Brief
Set down every line of the data, unchanged and complete.

Source data
....................
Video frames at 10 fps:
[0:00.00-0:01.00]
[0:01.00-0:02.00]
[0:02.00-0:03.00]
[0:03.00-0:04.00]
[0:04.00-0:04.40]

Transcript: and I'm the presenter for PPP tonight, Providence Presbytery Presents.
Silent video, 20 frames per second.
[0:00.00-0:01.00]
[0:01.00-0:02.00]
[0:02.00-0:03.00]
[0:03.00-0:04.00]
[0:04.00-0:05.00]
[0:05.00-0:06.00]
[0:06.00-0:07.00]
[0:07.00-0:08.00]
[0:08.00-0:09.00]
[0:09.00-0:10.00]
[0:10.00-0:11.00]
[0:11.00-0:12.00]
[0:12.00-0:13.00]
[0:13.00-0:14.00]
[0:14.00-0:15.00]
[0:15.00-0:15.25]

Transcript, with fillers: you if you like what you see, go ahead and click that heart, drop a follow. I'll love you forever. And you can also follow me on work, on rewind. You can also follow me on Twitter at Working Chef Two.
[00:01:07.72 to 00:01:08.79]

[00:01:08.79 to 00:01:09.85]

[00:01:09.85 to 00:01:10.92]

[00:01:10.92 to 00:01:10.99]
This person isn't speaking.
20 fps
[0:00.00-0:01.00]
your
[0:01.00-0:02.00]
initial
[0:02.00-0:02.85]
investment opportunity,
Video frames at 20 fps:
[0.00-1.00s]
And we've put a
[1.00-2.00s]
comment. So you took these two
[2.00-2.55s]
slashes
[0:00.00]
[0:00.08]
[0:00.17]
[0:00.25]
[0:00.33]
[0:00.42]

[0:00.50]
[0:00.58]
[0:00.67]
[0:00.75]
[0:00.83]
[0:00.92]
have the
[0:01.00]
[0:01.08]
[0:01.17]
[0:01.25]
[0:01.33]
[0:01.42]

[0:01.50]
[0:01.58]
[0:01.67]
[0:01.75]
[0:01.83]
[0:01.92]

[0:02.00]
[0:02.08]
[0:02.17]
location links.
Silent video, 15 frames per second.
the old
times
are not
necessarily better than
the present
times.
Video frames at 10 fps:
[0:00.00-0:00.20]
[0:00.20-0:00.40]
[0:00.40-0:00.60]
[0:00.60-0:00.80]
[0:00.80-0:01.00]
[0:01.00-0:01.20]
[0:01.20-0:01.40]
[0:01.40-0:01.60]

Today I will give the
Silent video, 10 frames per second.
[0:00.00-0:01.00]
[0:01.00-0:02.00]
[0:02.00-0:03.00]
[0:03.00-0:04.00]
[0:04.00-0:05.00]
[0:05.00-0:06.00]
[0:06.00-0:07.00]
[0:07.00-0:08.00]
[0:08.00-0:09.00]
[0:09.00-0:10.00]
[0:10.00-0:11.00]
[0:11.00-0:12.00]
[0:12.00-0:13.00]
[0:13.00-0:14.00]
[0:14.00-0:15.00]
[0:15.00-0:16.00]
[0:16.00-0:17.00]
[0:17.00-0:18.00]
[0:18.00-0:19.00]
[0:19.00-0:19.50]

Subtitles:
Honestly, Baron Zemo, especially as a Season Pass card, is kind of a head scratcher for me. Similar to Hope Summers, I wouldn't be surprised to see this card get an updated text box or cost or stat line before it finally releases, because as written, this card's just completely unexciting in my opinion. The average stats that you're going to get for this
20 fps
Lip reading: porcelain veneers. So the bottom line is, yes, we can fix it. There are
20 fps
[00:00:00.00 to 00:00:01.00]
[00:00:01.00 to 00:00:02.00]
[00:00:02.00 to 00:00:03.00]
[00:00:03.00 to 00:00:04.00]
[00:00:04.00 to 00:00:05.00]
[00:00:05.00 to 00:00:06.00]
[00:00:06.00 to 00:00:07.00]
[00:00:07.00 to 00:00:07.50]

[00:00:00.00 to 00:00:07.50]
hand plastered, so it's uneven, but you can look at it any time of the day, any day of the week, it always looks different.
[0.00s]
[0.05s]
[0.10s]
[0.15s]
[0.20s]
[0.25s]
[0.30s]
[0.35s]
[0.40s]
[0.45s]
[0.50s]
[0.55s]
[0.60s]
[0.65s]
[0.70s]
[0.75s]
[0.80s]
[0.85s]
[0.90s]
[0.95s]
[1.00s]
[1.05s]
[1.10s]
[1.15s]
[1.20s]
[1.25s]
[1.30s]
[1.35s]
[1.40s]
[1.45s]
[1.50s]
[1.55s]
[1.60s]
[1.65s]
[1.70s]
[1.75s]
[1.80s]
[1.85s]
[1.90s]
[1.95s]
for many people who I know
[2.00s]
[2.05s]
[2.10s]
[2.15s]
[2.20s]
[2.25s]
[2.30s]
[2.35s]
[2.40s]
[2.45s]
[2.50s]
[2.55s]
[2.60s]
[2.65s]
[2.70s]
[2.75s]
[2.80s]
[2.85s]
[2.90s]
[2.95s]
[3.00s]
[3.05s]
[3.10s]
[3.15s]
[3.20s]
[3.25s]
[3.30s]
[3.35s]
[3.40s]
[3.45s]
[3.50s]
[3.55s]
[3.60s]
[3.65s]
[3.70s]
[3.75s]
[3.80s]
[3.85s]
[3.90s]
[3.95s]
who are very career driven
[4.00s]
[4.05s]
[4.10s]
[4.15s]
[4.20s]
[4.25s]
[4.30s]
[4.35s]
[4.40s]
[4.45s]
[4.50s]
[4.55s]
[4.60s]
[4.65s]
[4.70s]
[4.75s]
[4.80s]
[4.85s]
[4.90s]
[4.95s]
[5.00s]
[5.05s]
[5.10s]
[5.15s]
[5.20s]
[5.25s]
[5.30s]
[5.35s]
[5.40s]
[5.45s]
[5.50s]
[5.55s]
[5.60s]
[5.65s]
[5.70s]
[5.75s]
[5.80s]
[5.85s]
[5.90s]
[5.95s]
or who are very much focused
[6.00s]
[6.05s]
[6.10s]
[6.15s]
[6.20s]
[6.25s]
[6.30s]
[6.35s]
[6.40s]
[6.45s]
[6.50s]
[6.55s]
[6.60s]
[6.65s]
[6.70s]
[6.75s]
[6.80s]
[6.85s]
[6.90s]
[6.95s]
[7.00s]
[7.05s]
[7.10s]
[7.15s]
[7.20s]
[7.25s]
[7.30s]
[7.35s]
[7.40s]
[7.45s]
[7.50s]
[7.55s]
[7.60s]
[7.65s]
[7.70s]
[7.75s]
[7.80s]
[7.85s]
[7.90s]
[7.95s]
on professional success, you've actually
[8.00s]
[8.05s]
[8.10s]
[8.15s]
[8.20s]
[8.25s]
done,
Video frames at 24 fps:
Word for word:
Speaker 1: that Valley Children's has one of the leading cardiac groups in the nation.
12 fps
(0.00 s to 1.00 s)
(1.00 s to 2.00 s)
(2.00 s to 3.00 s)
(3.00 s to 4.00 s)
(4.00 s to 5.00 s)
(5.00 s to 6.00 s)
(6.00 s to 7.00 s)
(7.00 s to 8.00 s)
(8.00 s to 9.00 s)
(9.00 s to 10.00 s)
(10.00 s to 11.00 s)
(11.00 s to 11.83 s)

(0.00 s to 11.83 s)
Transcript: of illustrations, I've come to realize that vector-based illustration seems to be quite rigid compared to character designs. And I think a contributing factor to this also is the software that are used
....................
Written answer
Video frames at 10 fps:
[0:00.00-0:01.00]
[0:01.00-0:02.00]
[0:02.00-0:03.00]
[0:03.00-0:04.00]
[0:04.00-0:04.40]

Transcript: and I'm the presenter for PPP tonight, Providence Presbytery Presents.
Silent video, 20 frames per second.
[0:00.00-0:01.00]
[0:01.00-0:02.00]
[0:02.00-0:03.00]
[0:03.00-0:04.00]
[0:04.00-0:05.00]
[0:05.00-0:06.00]
[0:06.00-0:07.00]
[0:07.00-0:08.00]
[0:08.00-0:09.00]
[0:09.00-0:10.00]
[0:10.00-0:11.00]
[0:11.00-0:12.00]
[0:12.00-0:13.00]
[0:13.00-0:14.00]
[0:14.00-0:15.00]
[0:15.00-0:15.25]

Transcript, with fillers: you if you like what you see, go ahead and click that heart, drop a follow. I'll love you forever. And you can also follow me on work, on rewind. You can also follow me on Twitter at Working Chef Two.
[00:01:07.72 to 00:01:08.79]

[00:01:08.79 to 00:01:09.85]

[00:01:09.85 to 00:01:10.92]

[00:01:10.92 to 00:01:10.99]
This person isn't speaking.
20 fps
[0:00.00-0:01.00]
your
[0:01.00-0:02.00]
initial
[0:02.00-0:02.85]
investment opportunity,
Video frames at 20 fps:
[0.00-1.00s]
And we've put a
[1.00-2.00s]
comment. So you took these two
[2.00-2.55s]
slashes
[0:00.00]
[0:00.08]
[0:00.17]
[0:00.25]
[0:00.33]
[0:00.42]

[0:00.50]
[0:00.58]
[0:00.67]
[0:00.75]
[0:00.83]
[0:00.92]
have the
[0:01.00]
[0:01.08]
[0:01.17]
[0:01.25]
[0:01.33]
[0:01.42]

[0:01.50]
[0:01.58]
[0:01.67]
[0:01.75]
[0:01.83]
[0:01.92]

[0:02.00]
[0:02.08]
[0:02.17]
location links.
Silent video, 15 frames per second.
the old
times
are not
necessarily better than
the present
times.
Video frames at 10 fps:
[0:00.00-0:00.20]
[0:00.20-0:00.40]
[0:00.40-0:00.60]
[0:00.60-0:00.80]
[0:00.80-0:01.00]
[0:01.00-0:01.20]
[0:01.20-0:01.40]
[0:01.40-0:01.60]

Today I will give the
Silent video, 10 frames per second.
[0:00.00-0:01.00]
[0:01.00-0:02.00]
[0:02.00-0:03.00]
[0:03.00-0:04.00]
[0:04.00-0:05.00]
[0:05.00-0:06.00]
[0:06.00-0:07.00]
[0:07.00-0:08.00]
[0:08.00-0:09.00]
[0:09.00-0:10.00]
[0:10.00-0:11.00]
[0:11.00-0:12.00]
[0:12.00-0:13.00]
[0:13.00-0:14.00]
[0:14.00-0:15.00]
[0:15.00-0:16.00]
[0:16.00-0:17.00]
[0:17.00-0:18.00]
[0:18.00-0:19.00]
[0:19.00-0:19.50]

Subtitles:
Honestly, Baron Zemo, especially as a Season Pass card, is kind of a head scratcher for me. Similar to Hope Summers, I wouldn't be surprised to see this card get an updated text box or cost or stat line before it finally releases, because as written, this card's just completely unexciting in my opinion. The average stats that you're going to get for this
20 fps
Lip reading: porcelain veneers. So the bottom line is, yes, we can fix it. There are
20 fps
[00:00:00.00 to 00:00:01.00]
[00:00:01.00 to 00:00:02.00]
[00:00:02.00 to 00:00:03.00]
[00:00:03.00 to 00:00:04.00]
[00:00:04.00 to 00:00:05.00]
[00:00:05.00 to 00:00:06.00]
[00:00:06.00 to 00:00:07.00]
[00:00:07.00 to 00:00:07.50]

[00:00:00.00 to 00:00:07.50]
hand plastered, so it's uneven, but you can look at it any time of the day, any day of the week, it always looks different.
[0.00s]
[0.05s]
[0.10s]
[0.15s]
[0.20s]
[0.25s]
[0.30s]
[0.35s]
[0.40s]
[0.45s]
[0.50s]
[0.55s]
[0.60s]
[0.65s]
[0.70s]
[0.75s]
[0.80s]
[0.85s]
[0.90s]
[0.95s]
[1.00s]
[1.05s]
[1.10s]
[1.15s]
[1.20s]
[1.25s]
[1.30s]
[1.35s]
[1.40s]
[1.45s]
[1.50s]
[1.55s]
[1.60s]
[1.65s]
[1.70s]
[1.75s]
[1.80s]
[1.85s]
[1.90s]
[1.95s]
for many people who I know
[2.00s]
[2.05s]
[2.10s]
[2.15s]
[2.20s]
[2.25s]
[2.30s]
[2.35s]
[2.40s]
[2.45s]
[2.50s]
[2.55s]
[2.60s]
[2.65s]
[2.70s]
[2.75s]
[2.80s]
[2.85s]
[2.90s]
[2.95s]
[3.00s]
[3.05s]
[3.10s]
[3.15s]
[3.20s]
[3.25s]
[3.30s]
[3.35s]
[3.40s]
[3.45s]
[3.50s]
[3.55s]
[3.60s]
[3.65s]
[3.70s]
[3.75s]
[3.80s]
[3.85s]
[3.90s]
[3.95s]
who are very career driven
[4.00s]
[4.05s]
[4.10s]
[4.15s]
[4.20s]
[4.25s]
[4.30s]
[4.35s]
[4.40s]
[4.45s]
[4.50s]
[4.55s]
[4.60s]
[4.65s]
[4.70s]
[4.75s]
[4.80s]
[4.85s]
[4.90s]
[4.95s]
[5.00s]
[5.05s]
[5.10s]
[5.15s]
[5.20s]
[5.25s]
[5.30s]
[5.35s]
[5.40s]
[5.45s]
[5.50s]
[5.55s]
[5.60s]
[5.65s]
[5.70s]
[5.75s]
[5.80s]
[5.85s]
[5.90s]
[5.95s]
or who are very much focused
[6.00s]
[6.05s]
[6.10s]
[6.15s]
[6.20s]
[6.25s]
[6.30s]
[6.35s]
[6.40s]
[6.45s]
[6.50s]
[6.55s]
[6.60s]
[6.65s]
[6.70s]
[6.75s]
[6.80s]
[6.85s]
[6.90s]
[6.95s]
[7.00s]
[7.05s]
[7.10s]
[7.15s]
[7.20s]
[7.25s]
[7.30s]
[7.35s]
[7.40s]
[7.45s]
[7.50s]
[7.55s]
[7.60s]
[7.65s]
[7.70s]
[7.75s]
[7.80s]
[7.85s]
[7.90s]
[7.95s]
on professional success, you've actually
[8.00s]
[8.05s]
[8.10s]
[8.15s]
[8.20s]
[8.25s]
done,
Video frames at 24 fps:
Word for word:
Speaker 1: that Valley Children's has one of the leading cardiac groups in the nation.
12 fps
(0.00 s to 1.00 s)
(1.00 s to 2.00 s)
(2.00 s to 3.00 s)
(3.00 s to 4.00 s)
(4.00 s to 5.00 s)
(5.00 s to 6.00 s)
(6.00 s to 7.00 s)
(7.00 s to 8.00 s)
(8.00 s to 9.00 s)
(9.00 s to 10.00 s)
(10.00 s to 11.00 s)
(11.00 s to 11.83 s)

(0.00 s to 11.83 s)
Transcript: of illustrations, I've come to realize that vector-based illustration seems to be quite rigid compared to character designs. And I think a contributing factor to this also is the software that are used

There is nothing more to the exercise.